Closed Bug 1838693 Opened 1 year ago Closed 9 months ago

Implement `GPUDevice.destroy`

Categories

(Core :: Graphics: WebGPU, enhancement, P1)

enhancement

Tracking

()

RESOLVED FIXED
120 Branch
Tracking Status
firefox120 --- fixed

People

(Reporter: jimb, Assigned: bradwerth)

References

(Blocks 2 open bugs)

Details

Attachments

(5 files, 2 obsolete files)

At the moment, mozilla::webgpu::Device::Destroy is a placeholder.

This causes WebGPU CTS tests like webgpu:api,operation,adapter,requestDevice:invalid: to hang, because it says:

      device.destroy();
      const lostInfo = await device.lost;
      t.expect(lostInfo.reason === 'destroyed');
Severity: -- → S3
Type: task → enhancement
Priority: -- → P3
Priority: P3 → P2
Priority: P2 → P1
Summary: WebGPU GPUDevice.destroy not implemented, causing webgpu:api,operation,adapter,requestDevice:invalid to hang → Implement WebGPU `GPUDevice.destroy`
Summary: Implement WebGPU `GPUDevice.destroy` → Implement `GPUDevice.destroy`

WARNING: There's a few things that @erichdongubler has noticed that may
impact the landability of this patch:

  • The condition this patch is "fixing" is actually already covered by
    Buffer.cpp's implementation of Buffer::Unmap, which prevents the
    "device timeline" (i.e., the GPU process and wgpu_bindings) from
    ever receiving a device unmap request when the device is known to be
    lost in the content process.
  • The test added by this patch is not testable without an implementation
    of GPUDevice::destroy.
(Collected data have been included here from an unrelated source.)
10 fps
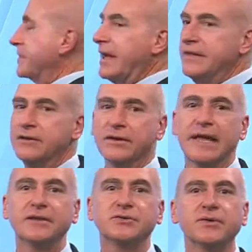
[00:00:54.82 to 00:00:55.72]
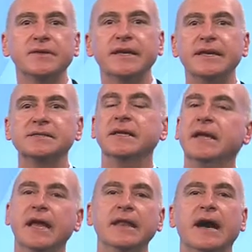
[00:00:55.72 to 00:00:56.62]
and then look out toward the east.
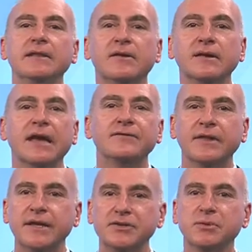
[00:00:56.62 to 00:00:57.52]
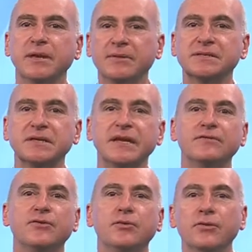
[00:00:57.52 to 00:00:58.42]
And not long after that, you should be able to see that
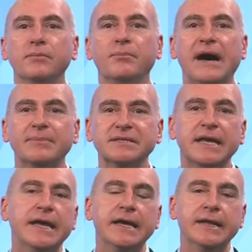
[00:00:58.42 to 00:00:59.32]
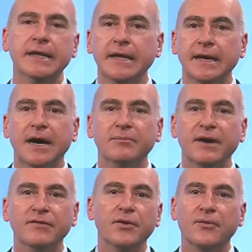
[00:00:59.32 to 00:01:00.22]
full moon pop its head
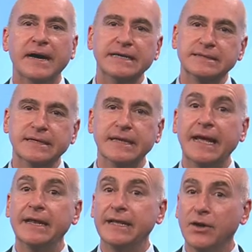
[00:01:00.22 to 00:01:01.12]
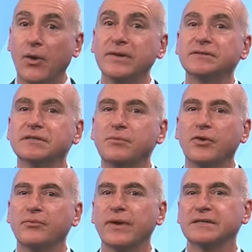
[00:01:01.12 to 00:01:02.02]
above the horizon. And it always looks
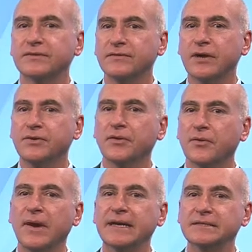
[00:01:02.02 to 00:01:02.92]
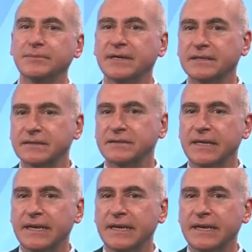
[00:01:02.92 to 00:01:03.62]
more impressive low to the horizon because it's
Right now, we stub it out, and it needs to be
    working to actually achieve coverage.
Assignee: nobody → egubler
Status: NEW → ASSIGNED

I've saved off some WIP patches for this, but I don't consider myself to be actively working on this. Unassigning.
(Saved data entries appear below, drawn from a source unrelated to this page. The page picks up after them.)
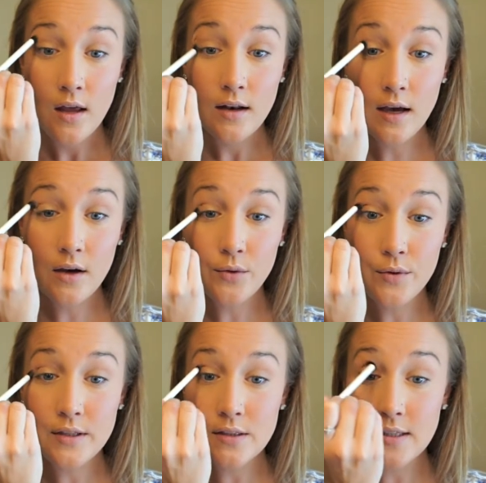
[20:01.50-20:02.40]
Now you
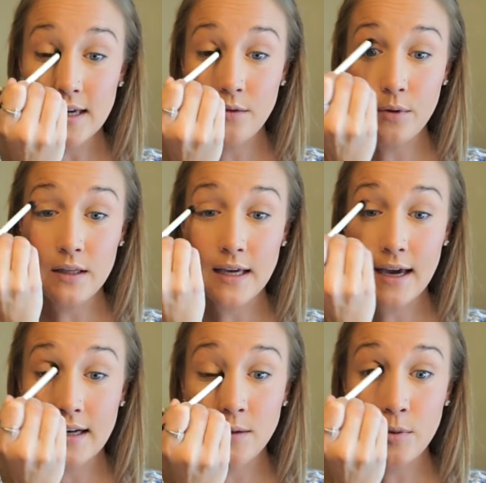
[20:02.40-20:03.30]
can take really
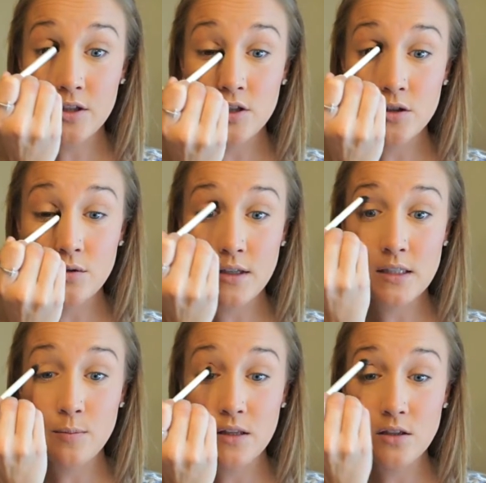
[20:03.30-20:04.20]
any brush to do
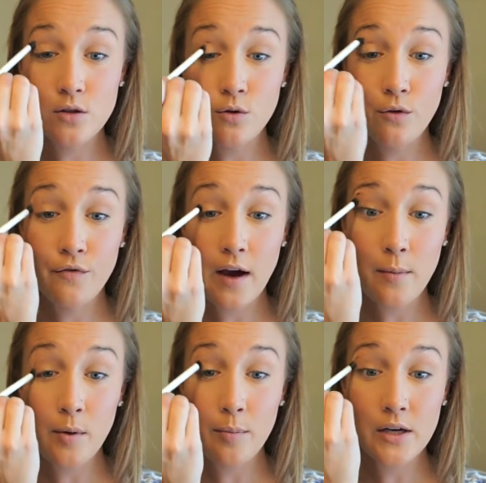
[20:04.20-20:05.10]
this, but the dual
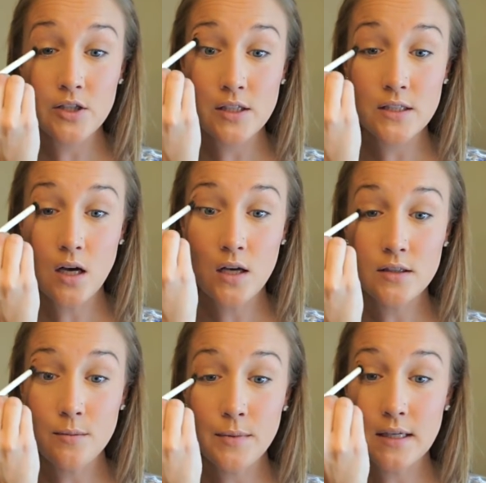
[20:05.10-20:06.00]
fiber brush is
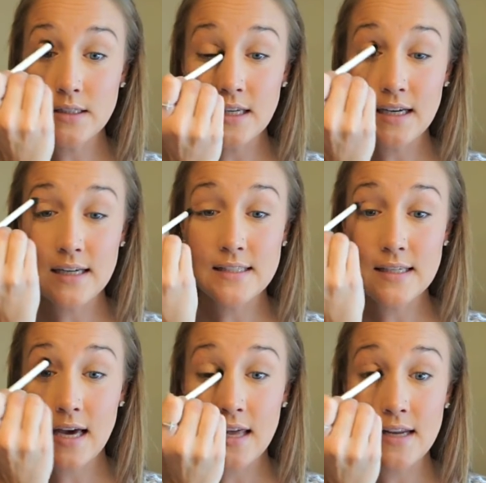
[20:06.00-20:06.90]
awesome because, like I said,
Assignee: egubler → nobody
Status: ASSIGNED → NEW
Blocks: webgpu-v1
No longer blocks: webgpu-v1-cts-blockers
Assignee: nobody → jimb
Status: NEW → ASSIGNED
Priority: P1 → P2
Priority: P2 → P1

From reading the spec for https://gpuweb.github.io/gpuweb/#dom-gpudevice-destroy, it seems like there are some dependencies that we'll need to implement to accomplish this.

  1. Implement https://gpuweb.github.io/gpuweb/#lose-the-device in wgpu-core.
  2. Implement the concept of Device validity in wgpu-core.
  3. Cleanup the semantics of resolving the GPUDevice.lost Promise, which should be triggered from wgpu-core during "lose the device", not from Device::Cleanup() which is invoked by the cycle collector.
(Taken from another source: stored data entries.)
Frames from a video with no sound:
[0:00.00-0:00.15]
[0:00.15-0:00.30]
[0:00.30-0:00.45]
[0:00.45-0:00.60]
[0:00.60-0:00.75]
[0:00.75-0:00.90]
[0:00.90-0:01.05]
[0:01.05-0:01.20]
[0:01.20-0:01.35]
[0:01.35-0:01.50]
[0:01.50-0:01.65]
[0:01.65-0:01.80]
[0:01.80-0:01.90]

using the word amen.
I'll take this Bug for now and try to address these dependencies. Not sure if I'll file more issues here or in wgpu.

Assignee: jimb → bwerth

A few handwavey notes about the wgpu internals:

(In reply to Nicolas Silva [:nical] from comment #6)

Thank you for this detailed write-up. WIP at https://github.com/bradwerth/wgpu/pull/new/deviceValid

I didn't fully internalize it when I started my patch so I didn't follow your advice here. I will probably change all of this to store the Error, and do a match device_guard.get instead of the proposed is_valid function.

These safety checks appear to largely be missing at the moment. If nothing else, the WIP code highlights all the callsites I could find that will need to check the device before using it.

It does seem possible that we might need to get a Device from storage and operate on it even when it is invalid, which would make storing the Error object inadvisable. I'll see if there are any cases that require operations on an invalid Device.

(In reply to Brad Werth [:bradwerth] from comment #8)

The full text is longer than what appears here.